Often times when we have a problem or are in pain for some reason, looking at things from another perspective can help us find a solution. This is what George Kelly thought when he created the stationary paper technique, Framed in the theory of personal constructions and based on a constructivist approach to reality.
Constructivism postulates that reality is not a single, immutable thing, but that it is constructed; there are as many realities as there are people in the world. Each person will create their own reality and give it their own personal meaning. The nuances are endless.
In the following lines, we will see the foundations of constructivist psychology raised by G. Kelly.
Kelly and the beginning of constructivism
George Kelly was an American psychologist who proposed the theory of personal constructions. According to this theory, people build the world on the basis of personal constructionsIn other words, in order to make sense of the experiences.
Thus, each person attributes to the experience a certain meaning, the result of these constructions.
In order to know more and more about the world around us and to anticipate the consequences of what is happening around us, we must gradually adjust and modify our system of constructions. this this will change with time and with the experiences we gain.
Origin of the fixed paper technique
The fixed paper technique, also known as fixed role therapy, was first proposed by Kelly in 1955, although he began using it earlier, in the 1930s.
This technique is considered the most representative of the theory of personal constructions, And is a useful tool for achieving therapeutic change.
Using this technique, the therapist constructs patient-specific fictitious personality roles, And this should represent those roles for about 2 weeks. Through this implementation of new roles, the patient experiences new constructs that will help him achieve the change.
It is important that the technique is acceptable to the patient so that the therapist and the patient can work together.
Phases of this therapeutic process
Let’s look in more detail at the phases that make up the technique.
First, self-characterization is developed (which is also an evaluation technique proposed by Kelly, in 1955). At this stage the therapist asks the patient to write a description of himself (This is usually a few pages in the third person); this is what Kelly calls a “character sketch”.
The therapist then constructs another description, called “stationary paper research”. The patient will have to represent the new role or character for a period of time (usually 2 weeks).
So the patient will be faced with playing a role in solving the challenges, challenges and issues in your life, But from a different perspective. The fictitious personality (new role) will have a different name so that the patient can represent himself without losing his identity or compromising it.
The technique also includes homework, which in this case will involve the exercise of the fixed role in work or academic situations (outside of therapy).
At the final stage of the fixed role technique, the patient and the therapist they carry out an outcome evaluation, And the patient decides whether or not to keep some of the characteristics represented.
In addition, in this last phase, a farewell letter is usually written to the character in the fixed role. This strategy makes it possible to prepare for the end of the therapeutic intervention
Characteristics of the technique
During therapy sessions, the patient will have to implement the new role (in addition to homework).
On the other hand, one way the therapist can model the new role of the patient and the patient can see a specific situation from another’s point of view is to: use role reversal, With which the roles of therapist and patient are reversed. Thus, the patient plays the role of the therapist and vice versa; it allows the patient to explore reality from another point of view. Attitudes of exploration and experimentation will facilitate change.

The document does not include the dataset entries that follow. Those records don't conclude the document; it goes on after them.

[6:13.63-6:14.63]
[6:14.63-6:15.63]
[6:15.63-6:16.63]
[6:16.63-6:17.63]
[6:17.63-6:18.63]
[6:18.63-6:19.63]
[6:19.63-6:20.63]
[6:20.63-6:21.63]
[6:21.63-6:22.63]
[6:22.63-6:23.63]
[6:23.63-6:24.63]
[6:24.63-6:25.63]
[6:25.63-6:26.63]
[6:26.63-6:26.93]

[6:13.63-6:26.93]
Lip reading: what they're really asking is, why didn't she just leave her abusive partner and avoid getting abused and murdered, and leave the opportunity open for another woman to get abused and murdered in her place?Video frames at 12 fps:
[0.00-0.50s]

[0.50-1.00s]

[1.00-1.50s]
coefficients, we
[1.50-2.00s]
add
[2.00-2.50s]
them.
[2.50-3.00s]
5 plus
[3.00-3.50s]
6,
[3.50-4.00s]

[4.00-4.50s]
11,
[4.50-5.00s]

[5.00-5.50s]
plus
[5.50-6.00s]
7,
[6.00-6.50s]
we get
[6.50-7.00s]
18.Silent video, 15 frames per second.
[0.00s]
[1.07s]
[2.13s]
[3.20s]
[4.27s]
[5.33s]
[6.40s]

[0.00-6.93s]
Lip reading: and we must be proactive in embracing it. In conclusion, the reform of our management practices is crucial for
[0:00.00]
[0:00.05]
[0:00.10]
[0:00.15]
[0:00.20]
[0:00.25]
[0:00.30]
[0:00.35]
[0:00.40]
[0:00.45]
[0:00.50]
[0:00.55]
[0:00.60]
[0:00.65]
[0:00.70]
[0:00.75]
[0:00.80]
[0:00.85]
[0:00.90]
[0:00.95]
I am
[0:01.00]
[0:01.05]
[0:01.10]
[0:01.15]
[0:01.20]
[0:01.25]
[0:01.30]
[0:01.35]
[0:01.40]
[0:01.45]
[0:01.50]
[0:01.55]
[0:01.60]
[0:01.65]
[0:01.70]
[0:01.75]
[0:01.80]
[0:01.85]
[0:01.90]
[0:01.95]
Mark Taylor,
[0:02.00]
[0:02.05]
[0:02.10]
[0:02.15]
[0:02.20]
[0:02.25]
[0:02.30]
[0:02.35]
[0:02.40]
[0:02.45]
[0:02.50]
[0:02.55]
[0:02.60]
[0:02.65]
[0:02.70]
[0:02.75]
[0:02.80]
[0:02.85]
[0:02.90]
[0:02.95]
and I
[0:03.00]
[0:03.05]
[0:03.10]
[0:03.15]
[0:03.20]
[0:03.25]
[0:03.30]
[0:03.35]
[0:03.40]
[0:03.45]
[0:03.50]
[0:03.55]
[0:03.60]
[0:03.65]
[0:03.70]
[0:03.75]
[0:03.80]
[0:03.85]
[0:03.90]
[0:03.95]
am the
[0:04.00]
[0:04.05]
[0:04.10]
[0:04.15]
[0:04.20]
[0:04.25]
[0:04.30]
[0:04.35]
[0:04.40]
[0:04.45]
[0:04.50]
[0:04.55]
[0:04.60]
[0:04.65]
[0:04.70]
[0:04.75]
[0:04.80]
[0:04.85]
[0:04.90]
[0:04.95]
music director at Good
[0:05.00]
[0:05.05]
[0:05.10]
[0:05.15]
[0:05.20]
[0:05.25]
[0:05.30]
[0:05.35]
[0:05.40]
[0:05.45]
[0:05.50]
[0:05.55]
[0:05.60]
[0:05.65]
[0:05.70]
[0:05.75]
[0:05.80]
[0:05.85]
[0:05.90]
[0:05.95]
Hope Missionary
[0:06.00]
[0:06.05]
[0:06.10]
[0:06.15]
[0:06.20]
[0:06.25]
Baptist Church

The aim of the fixed paper technique is for the patient try in practice what it would be like to live without the problem you have (Also called a dilemma), with the security and peace of mind of not asking you to delete it. That way, if you think the change is too threatening, you can go back to your normal mode of operation.
Finally, the patient is expected to be able to reorganize his old system of constructions, to modify his personal constructions and to develop new ones, this time more functional.
- Cloninger, S. (2002). Personality theories. Mexico: Pearson Education
- Senra, J., Feixas, G. and Fernandes, E. (2005). Handbook for Intervention in Implicit Dilemmas. Journal of Psychotherapy, 16 (63/64), 179-201.